3. The Convening Authority should undertake appropriate administrative action to address the systemic failures at every level of command responsible for training, support, and the exercise of command and control during Mission JT414-97A.

4. If there is a resumption of JTF-6 ground counterdrug operations, the Convening Authority should:

a. Take appropriate action to have the Marine Corps Combat Development Command design a training syllabus for Marine Corps units participating in domestic counterdrug operations.

b. Study the utility of having the Marine Corps component commander of USACOM become the single Marine commander responsible for validating mission readiness for all Marine Corps units assigned JTF-6 domestic counterdrug missions.

c.
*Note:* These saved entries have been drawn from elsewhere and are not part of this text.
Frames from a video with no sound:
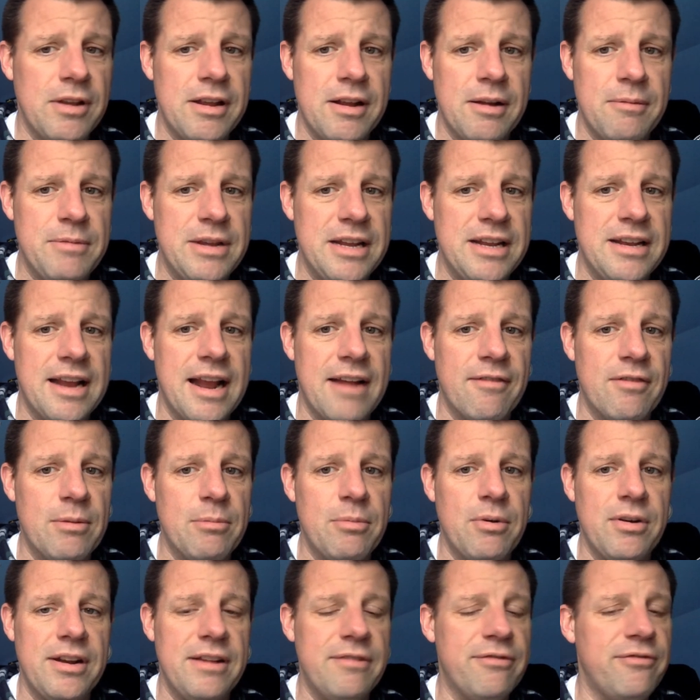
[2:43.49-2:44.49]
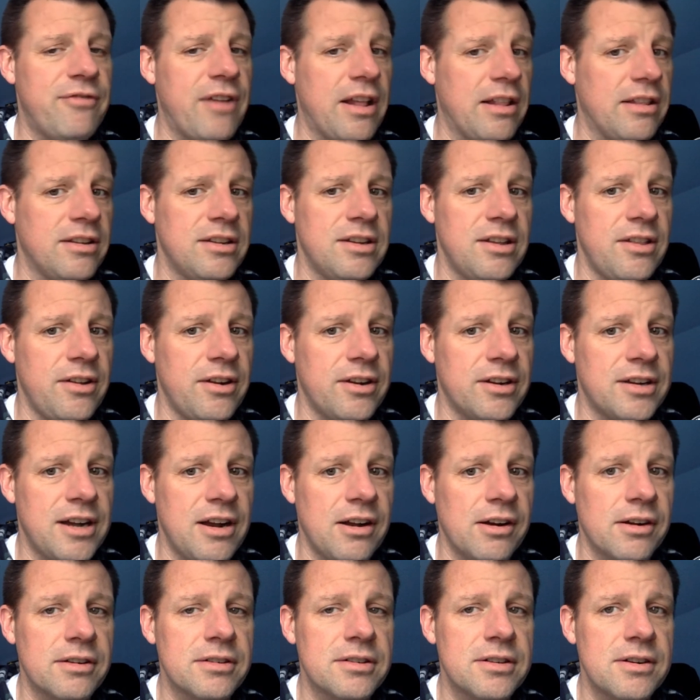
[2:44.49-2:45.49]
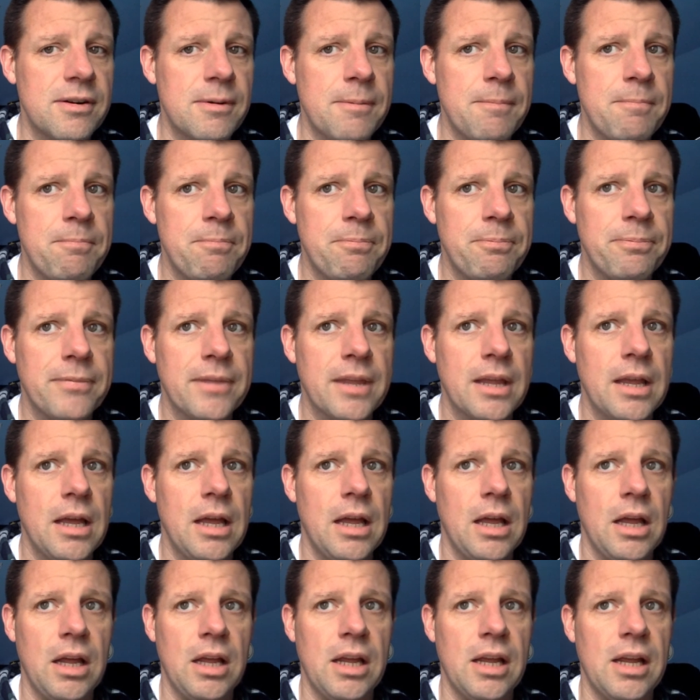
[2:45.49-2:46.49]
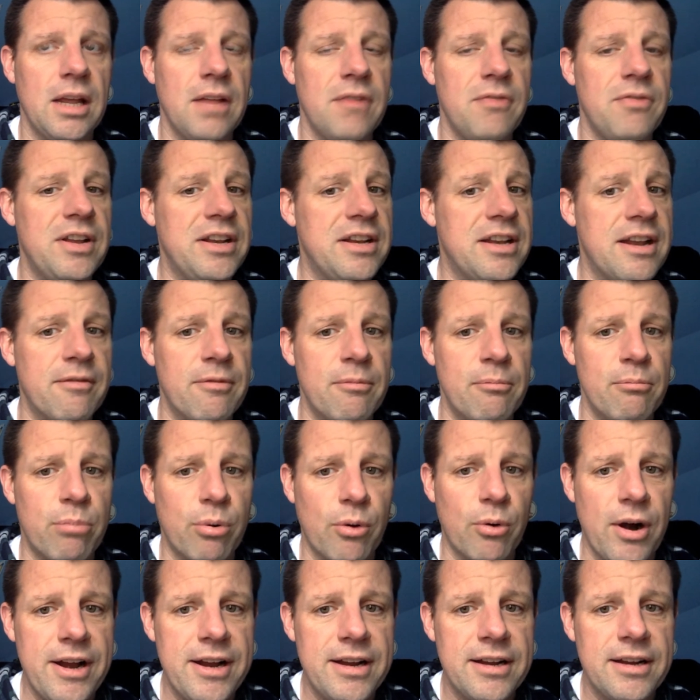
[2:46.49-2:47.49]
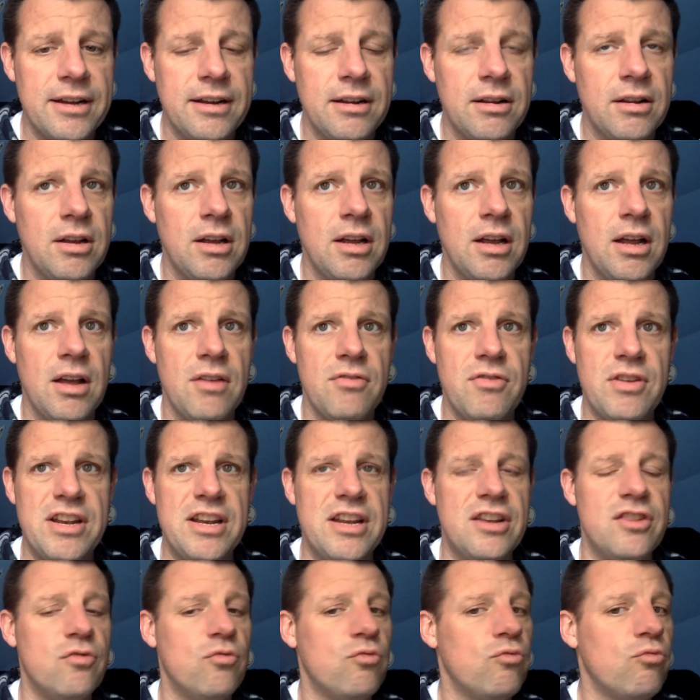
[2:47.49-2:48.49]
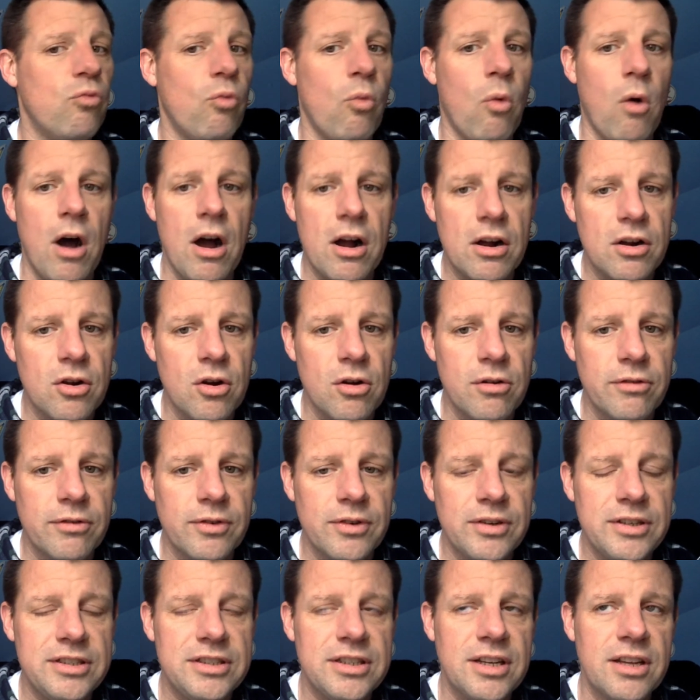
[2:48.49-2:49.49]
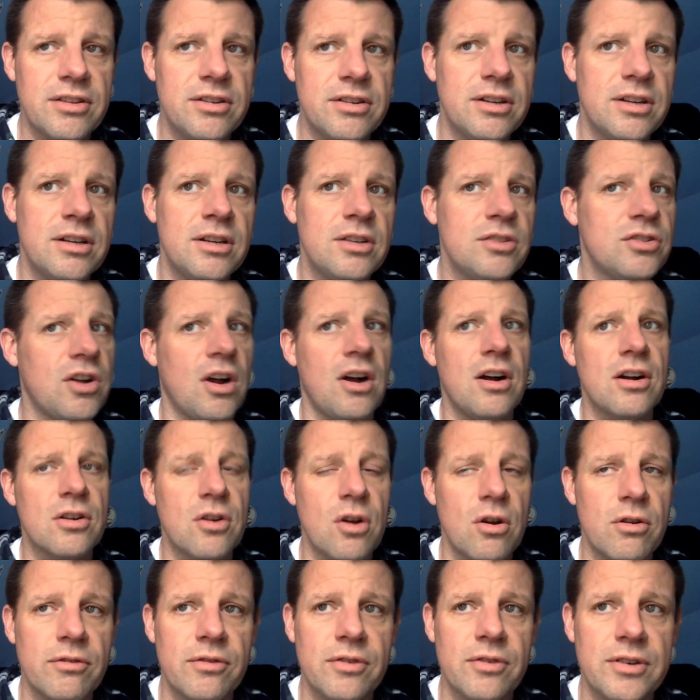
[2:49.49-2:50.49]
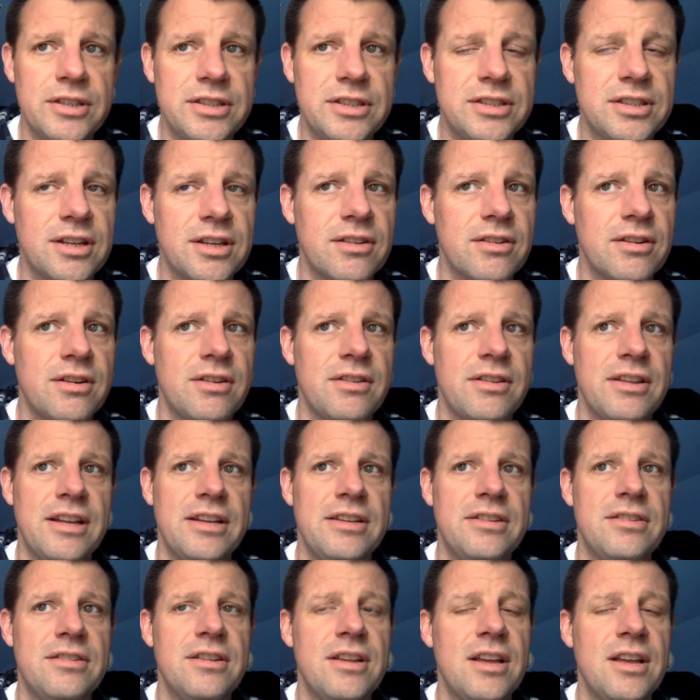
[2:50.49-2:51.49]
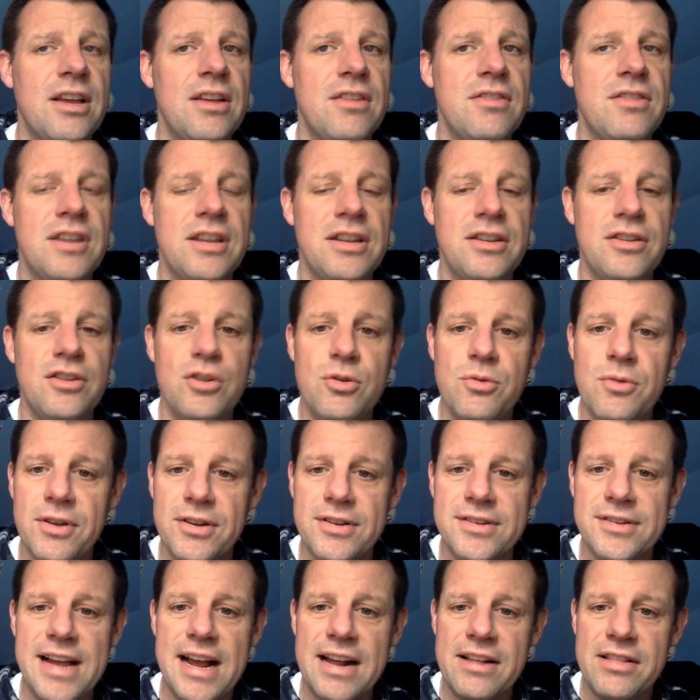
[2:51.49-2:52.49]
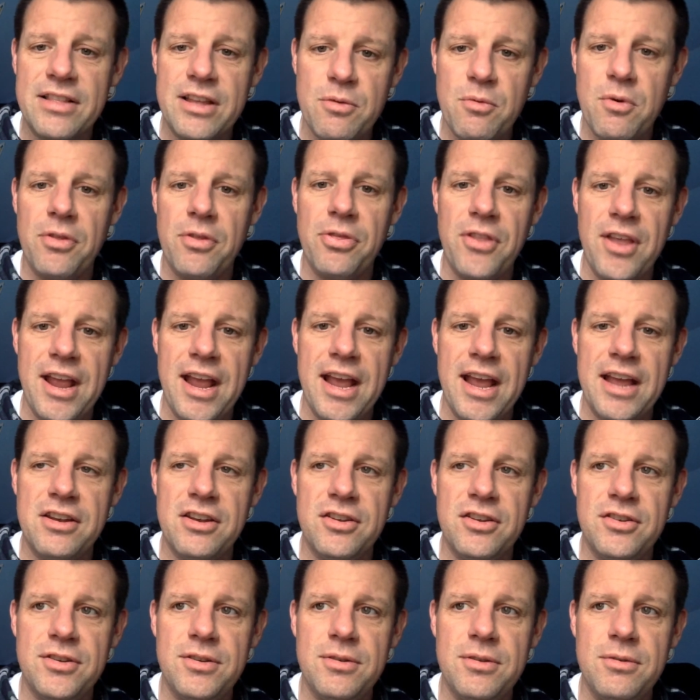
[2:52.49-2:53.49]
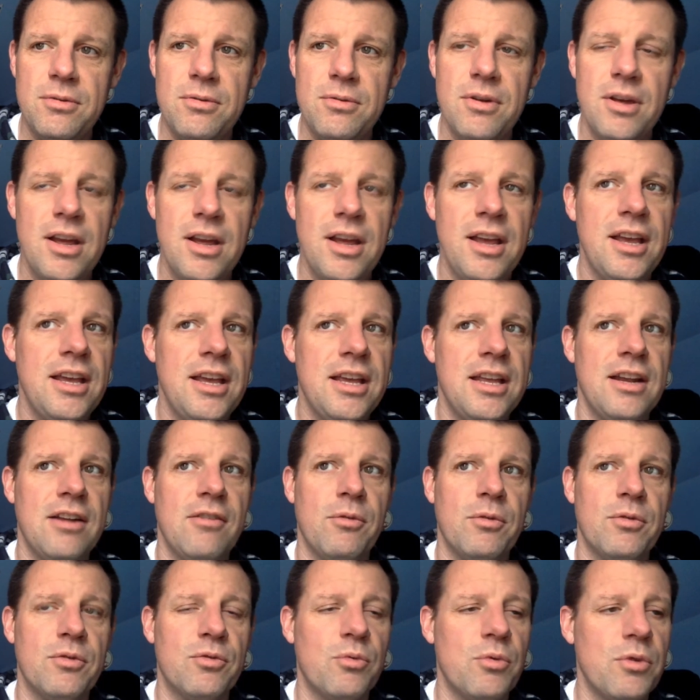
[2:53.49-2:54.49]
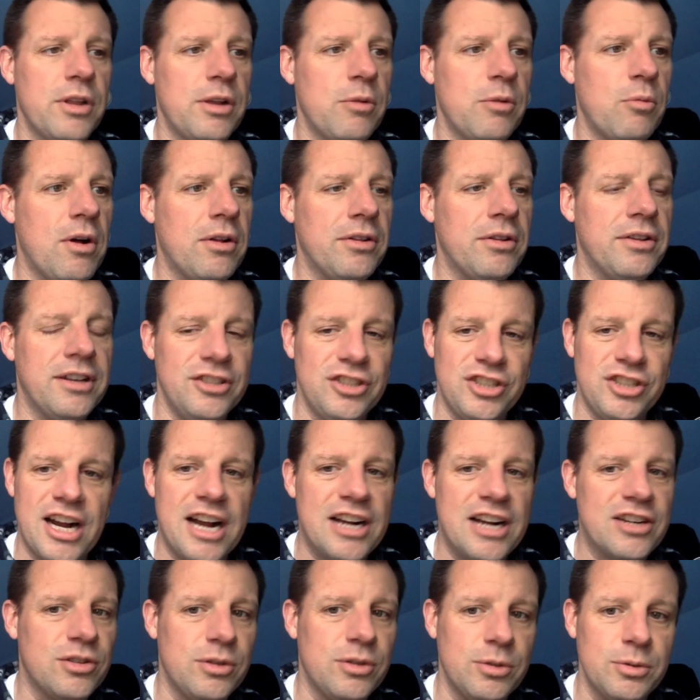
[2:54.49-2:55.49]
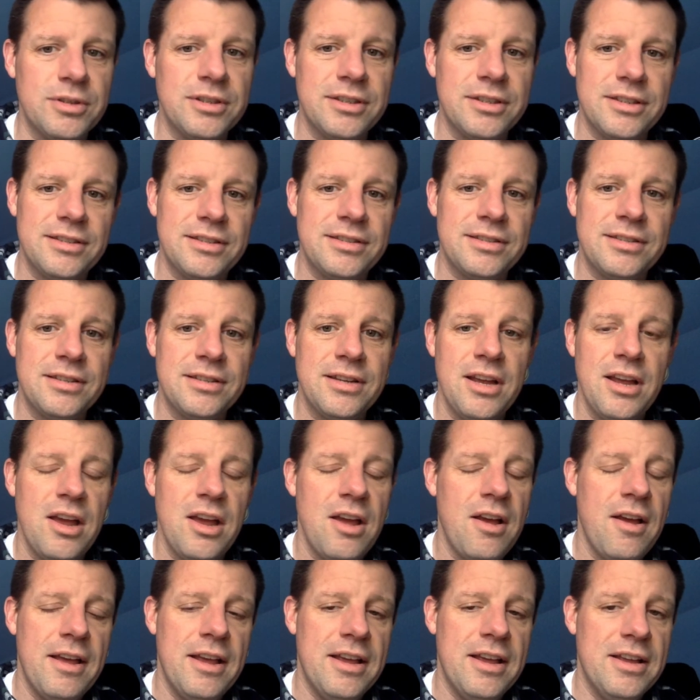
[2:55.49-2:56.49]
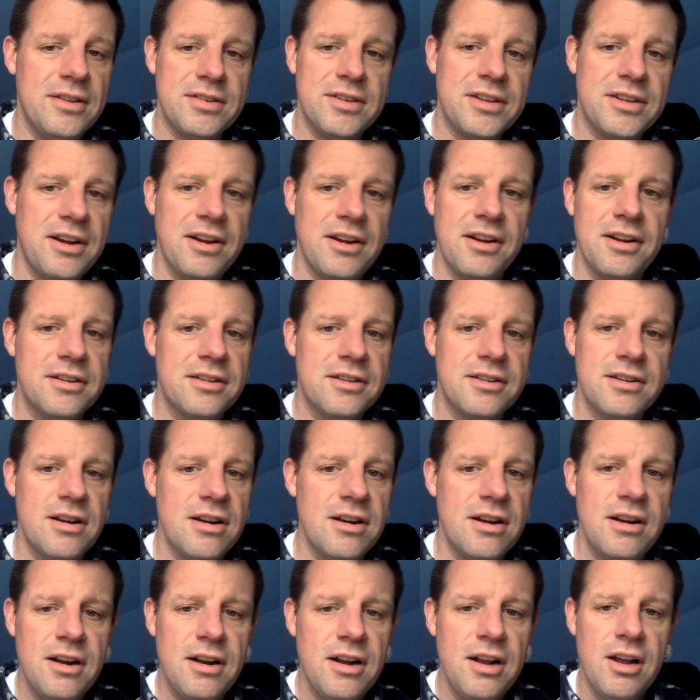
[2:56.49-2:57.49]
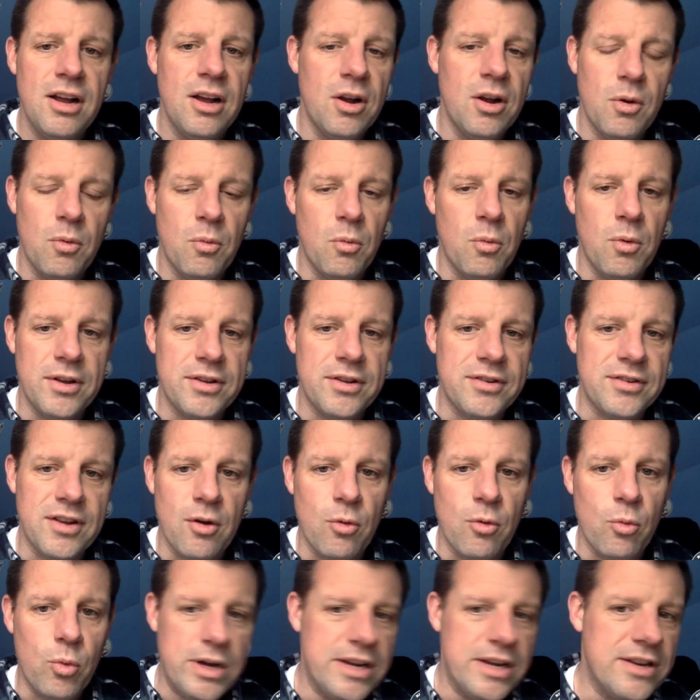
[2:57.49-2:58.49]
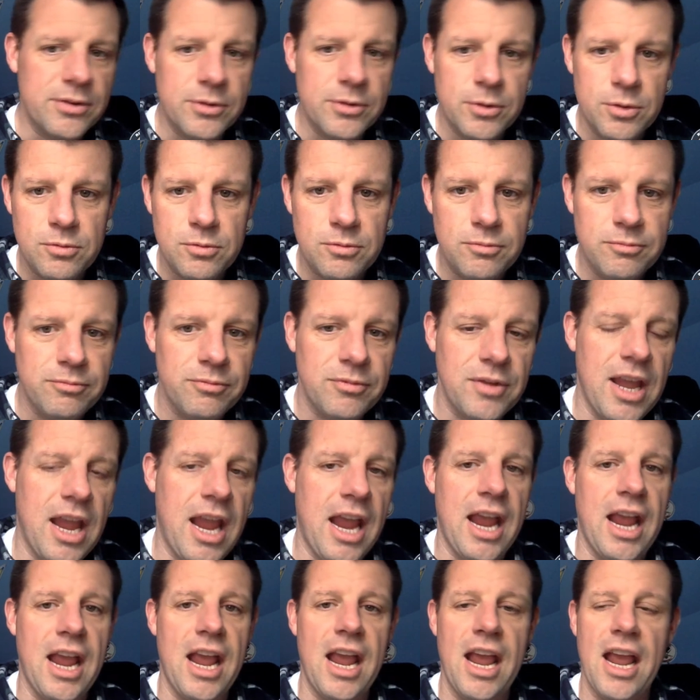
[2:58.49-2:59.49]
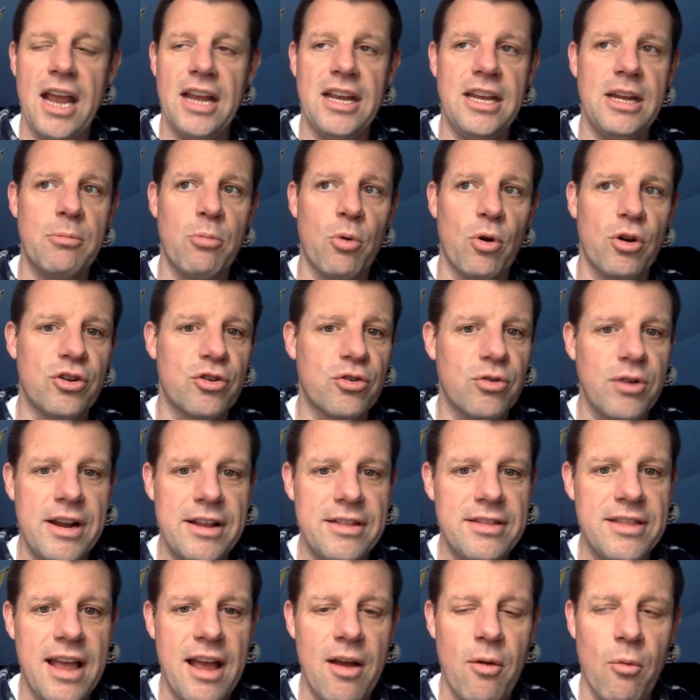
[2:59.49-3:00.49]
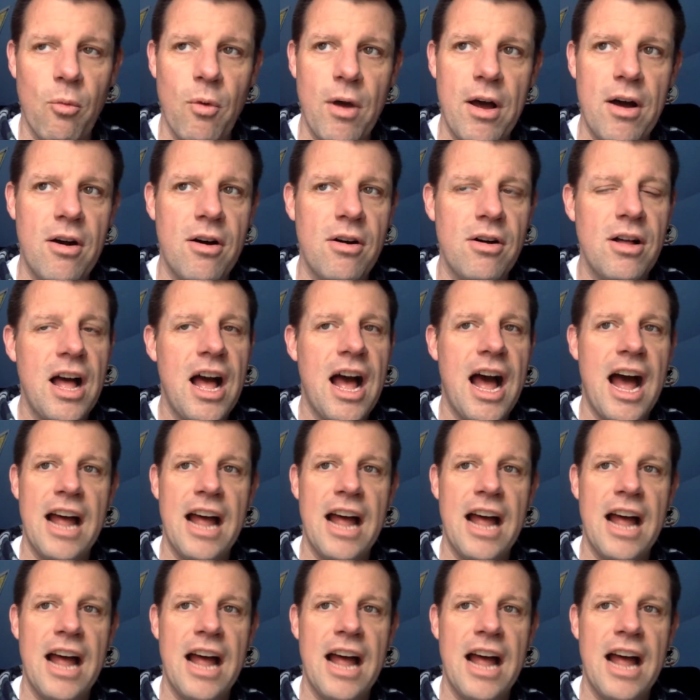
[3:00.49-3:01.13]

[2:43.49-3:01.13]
I mean, everybody fell into their character and they didn't break. They didn't walk over each other, talk over each other. They knew exactly what they had to do, and it was really well done. Josh Lucas, his character was a weasel, and he portrayed that well.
Cause the Marine Corps Lessons Learned System to become the single fusion source for lessons learned by Marine Corps units from JTF-6 missions.

JTF-6 Command Relationships and Interagency Coordination

5. If there is a resumption of JTF-6 ground counterdrug operations, the Convening Authority should take appropriate action to coordinate with JTF-6 to clearly define respective responsibilities for ensuring law enforcement support for intelligence sharing and emergency response.


Medical Care

6. The Convening Authority should take appropriate action to ensure that Marines likely to come in contact with civilians during the conduct of operations understand the basic humanitarian responsibility to render medical assistance where possible.